# Music Documentaries



## Rizlared (Dec 24, 2016)

So I watched Dig! last night and was blown away by it.

Amazing insight and narrative, unprecedented access and well edited...which left me thinking

...what other music Documentaries are worthy of viewing?

I don't care if I like the music of the subject matter or not (hadn't heard the Brian Jonestown Massacre before) If the story engages the viewer then it transcends subjective tastes.

So, in no order, here's a list of music docs I would recommend to others

Dig!
Searching for Sugarman
Beware! Mr Baker
The Story of Creation Records

Having a smoke to a music doc is one of my simple pleasures so please, recommend some good ones to me and others


----------



## Smokerweedy123 (Apr 17, 2017)

Rizlared said:


> So I watched Dig! last night and was blown away by it.
> 
> Amazing insight and narrative, unprecedented access and well edited...which left me thinking
> 
> ...


Welcome to death row (Death Row Records) is good or NOTORIOUS (of biggie smalls). For me because i'am a rap fan


----------



## Rizlared (Apr 17, 2017)

Smokerweedy123 said:


> Welcome to death row (Death Row Records) is good or NOTORIOUS (of biggie smalls). For me because i'am a rap fan


I'll give them a go, cheers.

The death row one particularly interests me.

A good mate was rap mad growing up, the good stuff rubbed off on me


----------



## Smokerweedy123 (Apr 17, 2017)

Rizlared said:


> I'll give them a go, cheers.
> 
> The death row one particularly interests me.
> 
> A good mate was rap mad growing up, the good stuff rubbed off on me


Welcome to death row is kind of documentary you must watch it's about the true story of the rise and fall of Death Row Records.. You have it in tpb.
You also have a lot of music documentary's on yt: Behind the music: and then name of your favorite artist


----------



## Rizlared (Apr 17, 2017)

I use kodi a lot for my movies but i haven't really used yt for music docs...I'll get on it


----------



## Smokerweedy123 (Apr 17, 2017)

Rizlared said:


> I use kodi a lot for my movies but i haven't really used yt for music docs...I'll get on it


I've never heard of kodi but now i gonna download it


----------



## Rizlared (Apr 17, 2017)

Smokerweedy123 said:


> I've never heard of kodi but now i gonna download it


you need to exploit it/install a build on it

what device are you installing it on?

Works on windows or android


----------



## Smokerweedy123 (Apr 18, 2017)

Rizlared said:


> you need to exploit it/install a build on it
> 
> what device are you installing it on?
> 
> Works on windows or android


I Have Windows i try to install but i need to update windows.. (Platform update for windows KB2670838 is required)


----------



## Rizlared (Apr 18, 2017)

Smokerweedy123 said:


> I Have Windows i try to install but i need to update windows.. (Platform update for windows KB2670838 is required)


Ahh.

Now I'm lost :/

Should you get that sorted, search "how to install wookie for kodi'"

It's a great build and should help you find all you need


----------



## Smokerweedy123 (Apr 18, 2017)

Rizlared said:


> Ahh.
> 
> Now I'm lost :/
> 
> ...


I Will... Is this free version and have all of movies or what?

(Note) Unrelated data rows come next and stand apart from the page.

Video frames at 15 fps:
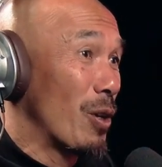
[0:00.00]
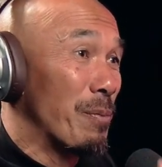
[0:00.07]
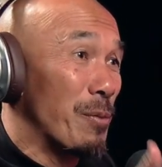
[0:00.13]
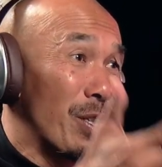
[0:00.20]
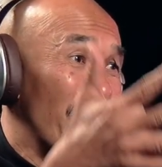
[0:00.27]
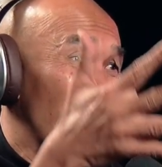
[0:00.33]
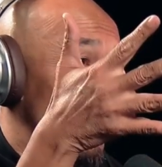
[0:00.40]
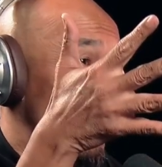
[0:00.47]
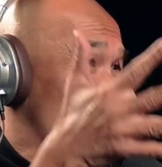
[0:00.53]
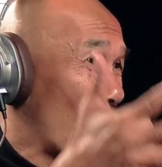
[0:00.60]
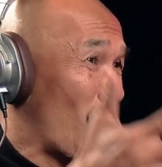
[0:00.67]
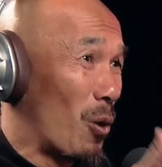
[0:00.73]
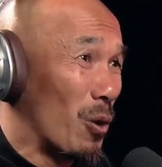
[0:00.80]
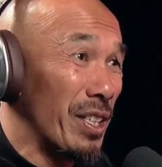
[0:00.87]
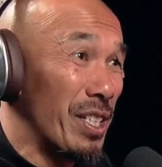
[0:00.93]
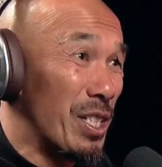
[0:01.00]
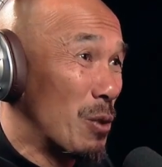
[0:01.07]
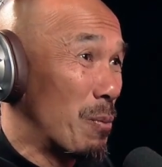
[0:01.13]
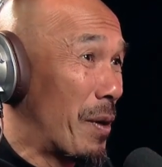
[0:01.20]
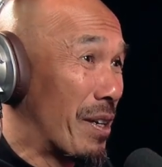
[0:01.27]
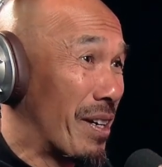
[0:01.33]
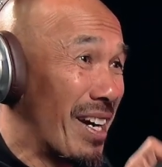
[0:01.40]
scriptures, Holy
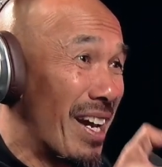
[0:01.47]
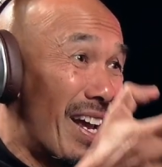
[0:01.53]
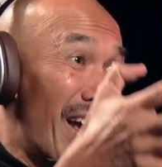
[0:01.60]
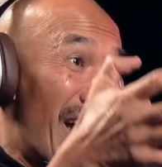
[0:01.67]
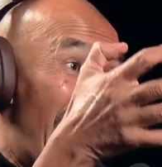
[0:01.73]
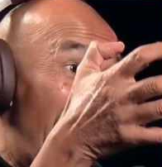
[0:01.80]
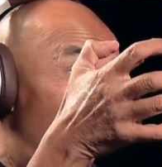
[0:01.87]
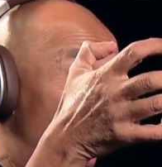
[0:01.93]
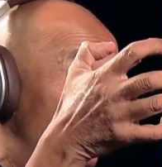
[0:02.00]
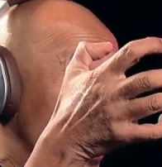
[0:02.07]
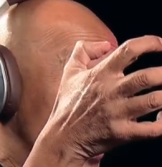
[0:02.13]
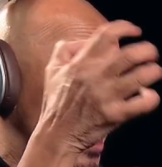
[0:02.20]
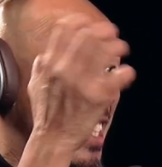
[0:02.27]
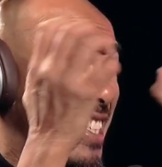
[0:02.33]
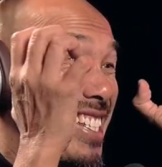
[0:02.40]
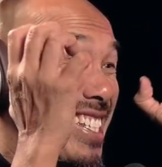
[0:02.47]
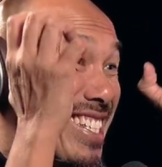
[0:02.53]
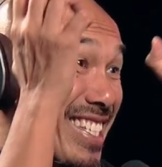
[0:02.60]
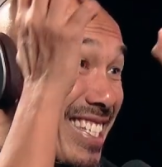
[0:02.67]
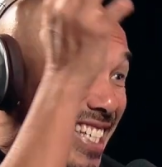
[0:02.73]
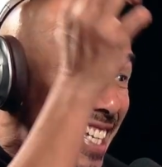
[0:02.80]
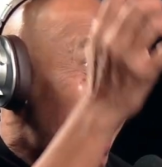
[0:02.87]
Spirit, and
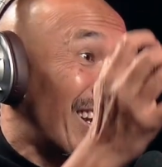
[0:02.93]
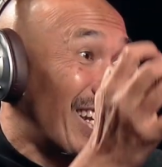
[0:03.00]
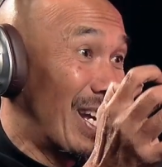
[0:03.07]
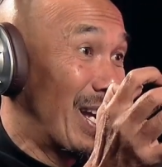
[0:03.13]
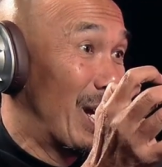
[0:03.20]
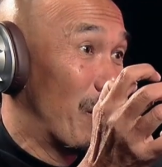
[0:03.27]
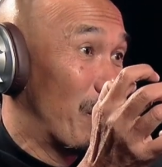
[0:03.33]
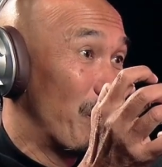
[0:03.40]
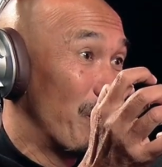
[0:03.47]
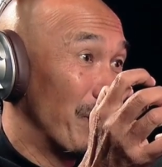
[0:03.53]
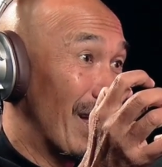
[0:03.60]
just seek him.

Or is this similar to p2p software


----------



## Rizlared (Apr 18, 2017)

Smokerweedy123 said:


> I Will... Is this free version and have all of movies or what? Or is this similar to p2p software


Install Kodi

Follow instructions to install wookie

all free...you should have everything you want


----------



## twostrokenut (Apr 19, 2017)




----------



## twostrokenut (Apr 19, 2017)

Rizlared said:


> Install Kodi
> 
> Follow instructions to install wookie
> 
> all free...you should have everything you want


Wookie better than exodus?


----------